Collected data entries:

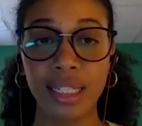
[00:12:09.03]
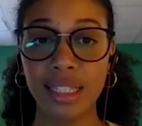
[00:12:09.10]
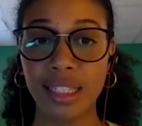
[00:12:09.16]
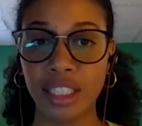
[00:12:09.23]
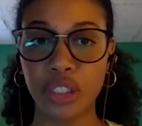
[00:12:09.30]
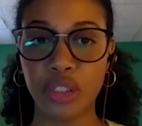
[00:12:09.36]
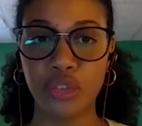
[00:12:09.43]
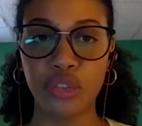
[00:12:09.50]

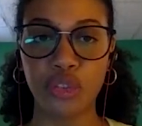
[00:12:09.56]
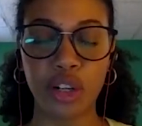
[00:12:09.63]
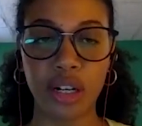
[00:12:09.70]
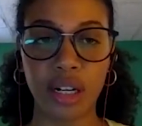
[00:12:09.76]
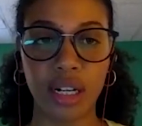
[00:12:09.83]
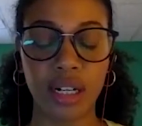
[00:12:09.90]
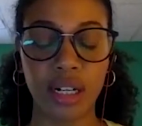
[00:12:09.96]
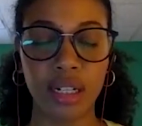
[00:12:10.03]
Thank you
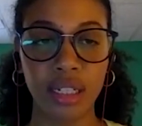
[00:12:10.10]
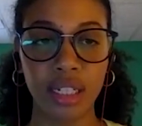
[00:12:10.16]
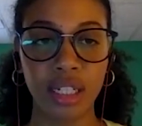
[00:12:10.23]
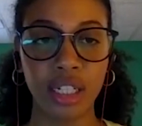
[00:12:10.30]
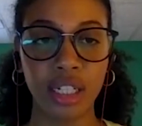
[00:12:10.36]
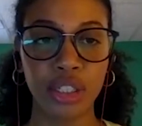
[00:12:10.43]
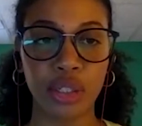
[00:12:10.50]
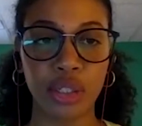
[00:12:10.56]
for
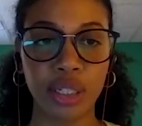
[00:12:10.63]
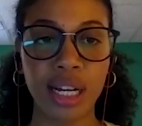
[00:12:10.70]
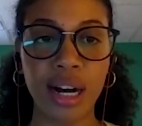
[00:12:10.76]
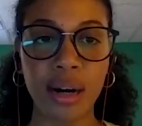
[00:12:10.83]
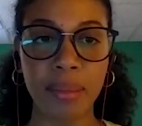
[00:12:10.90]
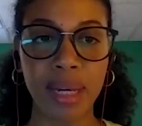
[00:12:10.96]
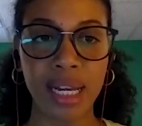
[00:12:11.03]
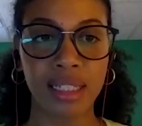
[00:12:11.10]
your
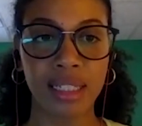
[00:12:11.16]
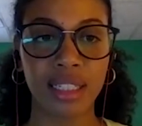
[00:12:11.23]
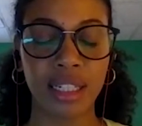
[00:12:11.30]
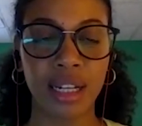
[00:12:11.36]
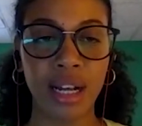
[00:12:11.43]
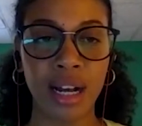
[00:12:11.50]
comment.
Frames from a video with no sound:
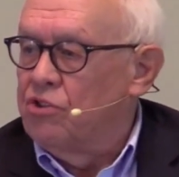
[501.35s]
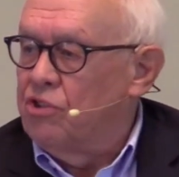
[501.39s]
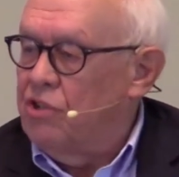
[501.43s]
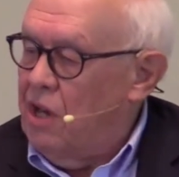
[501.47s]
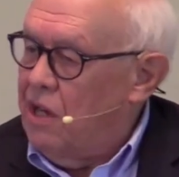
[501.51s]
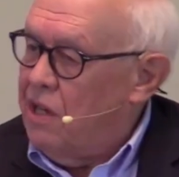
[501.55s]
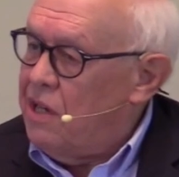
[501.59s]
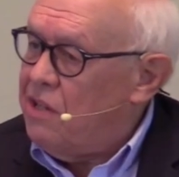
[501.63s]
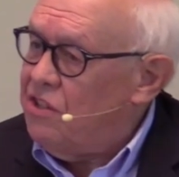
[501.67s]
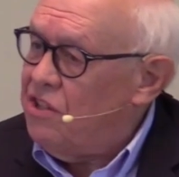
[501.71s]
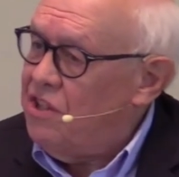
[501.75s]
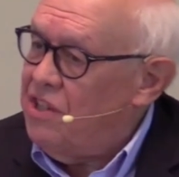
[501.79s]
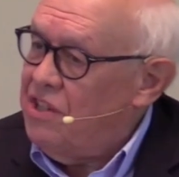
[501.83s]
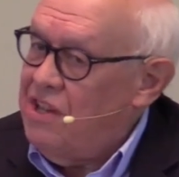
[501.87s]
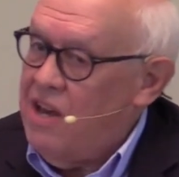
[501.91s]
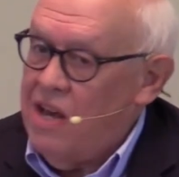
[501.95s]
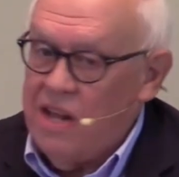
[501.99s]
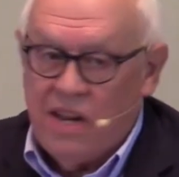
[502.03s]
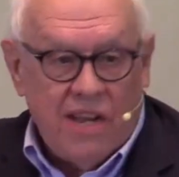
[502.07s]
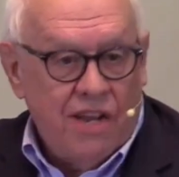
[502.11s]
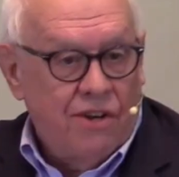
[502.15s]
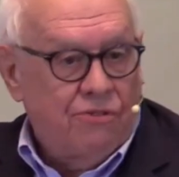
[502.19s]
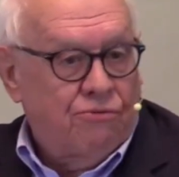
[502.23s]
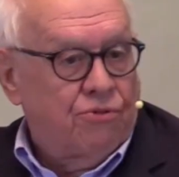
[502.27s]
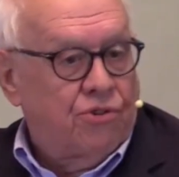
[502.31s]
Now, isn't that
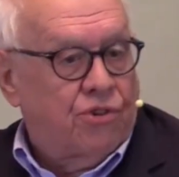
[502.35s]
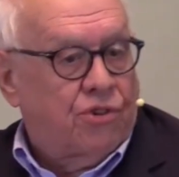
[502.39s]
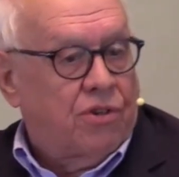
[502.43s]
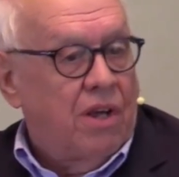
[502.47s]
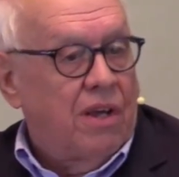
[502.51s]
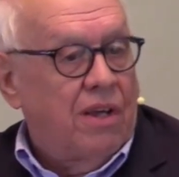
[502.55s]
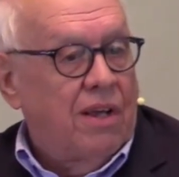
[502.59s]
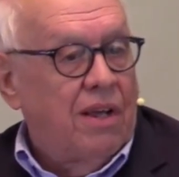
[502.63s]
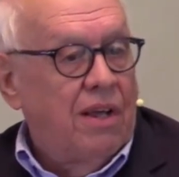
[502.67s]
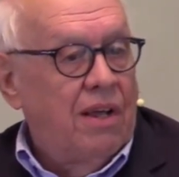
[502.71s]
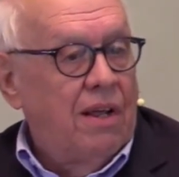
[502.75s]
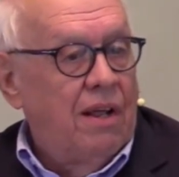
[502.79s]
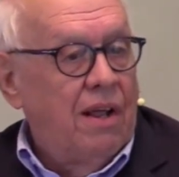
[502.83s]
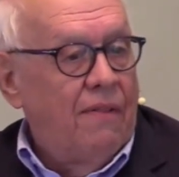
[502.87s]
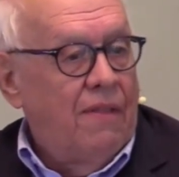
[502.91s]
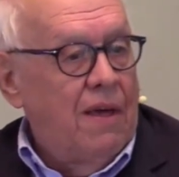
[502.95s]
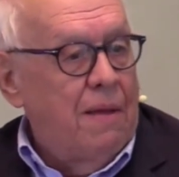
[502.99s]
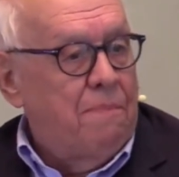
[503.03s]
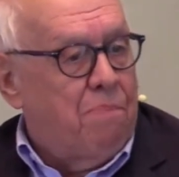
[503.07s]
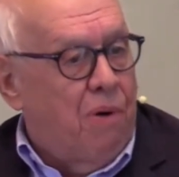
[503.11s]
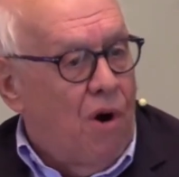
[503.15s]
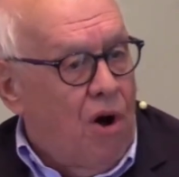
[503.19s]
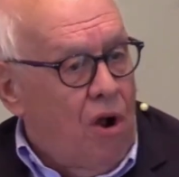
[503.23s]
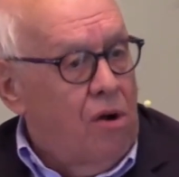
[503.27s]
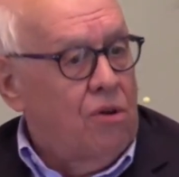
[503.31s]
interesting that
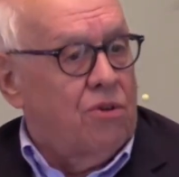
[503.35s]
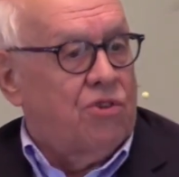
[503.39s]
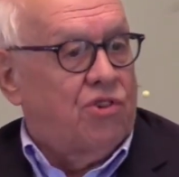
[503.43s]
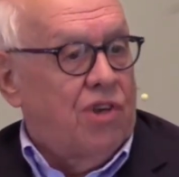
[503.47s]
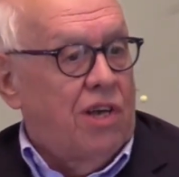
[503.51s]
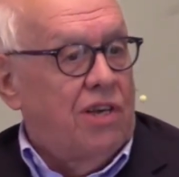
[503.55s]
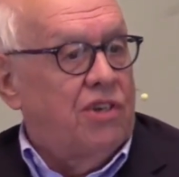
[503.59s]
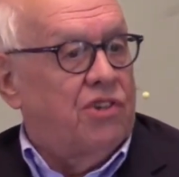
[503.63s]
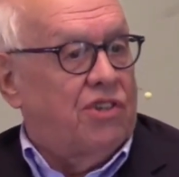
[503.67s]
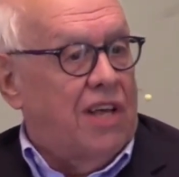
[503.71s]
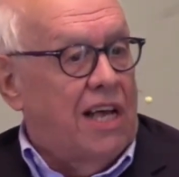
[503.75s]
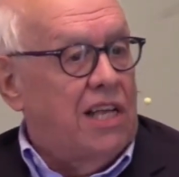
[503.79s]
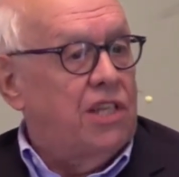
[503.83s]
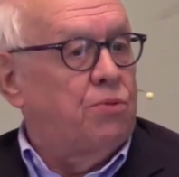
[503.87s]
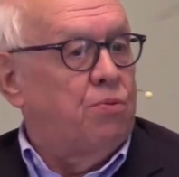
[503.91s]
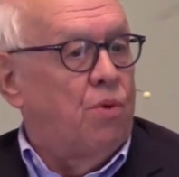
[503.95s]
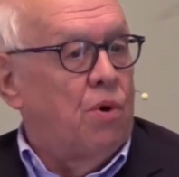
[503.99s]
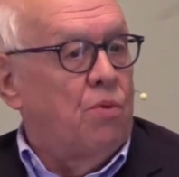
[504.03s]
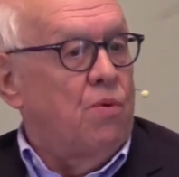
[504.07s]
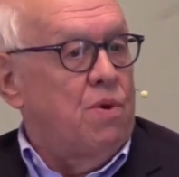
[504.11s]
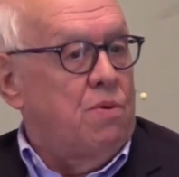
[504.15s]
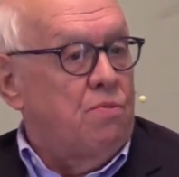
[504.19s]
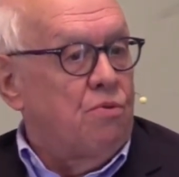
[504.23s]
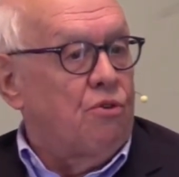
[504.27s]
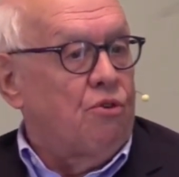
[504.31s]
Paul says that's what
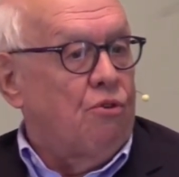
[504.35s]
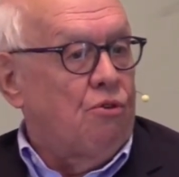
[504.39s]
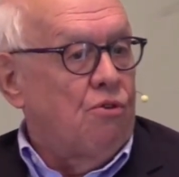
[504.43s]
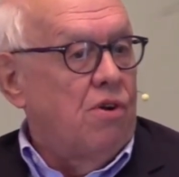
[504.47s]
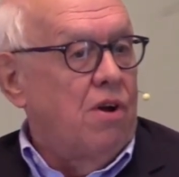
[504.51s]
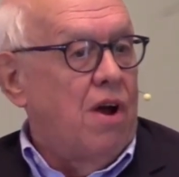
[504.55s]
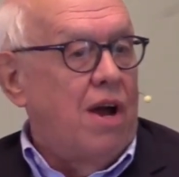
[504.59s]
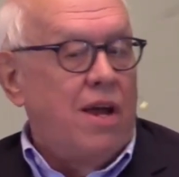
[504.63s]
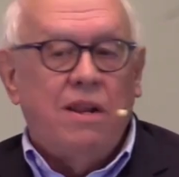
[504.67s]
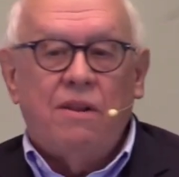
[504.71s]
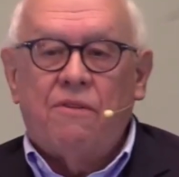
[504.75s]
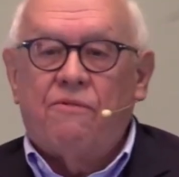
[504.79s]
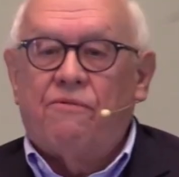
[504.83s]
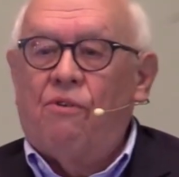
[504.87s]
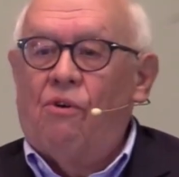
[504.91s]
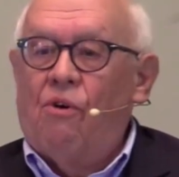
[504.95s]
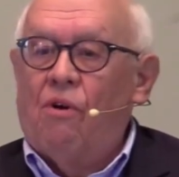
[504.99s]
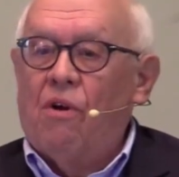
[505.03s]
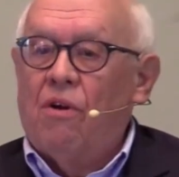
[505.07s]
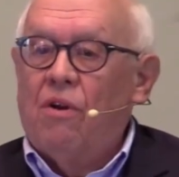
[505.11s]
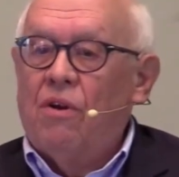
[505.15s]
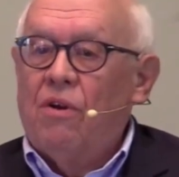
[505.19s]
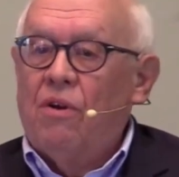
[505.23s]
we were created for?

- _Problem statement_: Where the data contains images, drop them and print the rest exactly.

- _Answer for this exercise_:
[00:12:09.03]
[00:12:09.10]
[00:12:09.16]
[00:12:09.23]
[00:12:09.30]
[00:12:09.36]
[00:12:09.43]
[00:12:09.50]

[00:12:09.56]
[00:12:09.63]
[00:12:09.70]
[00:12:09.76]
[00:12:09.83]
[00:12:09.90]
[00:12:09.96]
[00:12:10.03]
Thank you
[00:12:10.10]
[00:12:10.16]
[00:12:10.23]
[00:12:10.30]
[00:12:10.36]
[00:12:10.43]
[00:12:10.50]
[00:12:10.56]
for
[00:12:10.63]
[00:12:10.70]
[00:12:10.76]
[00:12:10.83]
[00:12:10.90]
[00:12:10.96]
[00:12:11.03]
[00:12:11.10]
your
[00:12:11.16]
[00:12:11.23]
[00:12:11.30]
[00:12:11.36]
[00:12:11.43]
[00:12:11.50]
comment.
Frames from a video with no sound:
[501.35s]
[501.39s]
[501.43s]
[501.47s]
[501.51s]
[501.55s]
[501.59s]
[501.63s]
[501.67s]
[501.71s]
[501.75s]
[501.79s]
[501.83s]
[501.87s]
[501.91s]
[501.95s]
[501.99s]
[502.03s]
[502.07s]
[502.11s]
[502.15s]
[502.19s]
[502.23s]
[502.27s]
[502.31s]
Now, isn't that
[502.35s]
[502.39s]
[502.43s]
[502.47s]
[502.51s]
[502.55s]
[502.59s]
[502.63s]
[502.67s]
[502.71s]
[502.75s]
[502.79s]
[502.83s]
[502.87s]
[502.91s]
[502.95s]
[502.99s]
[503.03s]
[503.07s]
[503.11s]
[503.15s]
[503.19s]
[503.23s]
[503.27s]
[503.31s]
interesting that
[503.35s]
[503.39s]
[503.43s]
[503.47s]
[503.51s]
[503.55s]
[503.59s]
[503.63s]
[503.67s]
[503.71s]
[503.75s]
[503.79s]
[503.83s]
[503.87s]
[503.91s]
[503.95s]
[503.99s]
[504.03s]
[504.07s]
[504.11s]
[504.15s]
[504.19s]
[504.23s]
[504.27s]
[504.31s]
Paul says that's what
[504.35s]
[504.39s]
[504.43s]
[504.47s]
[504.51s]
[504.55s]
[504.59s]
[504.63s]
[504.67s]
[504.71s]
[504.75s]
[504.79s]
[504.83s]
[504.87s]
[504.91s]
[504.95s]
[504.99s]
[505.03s]
[505.07s]
[505.11s]
[505.15s]
[505.19s]
[505.23s]
we were created for?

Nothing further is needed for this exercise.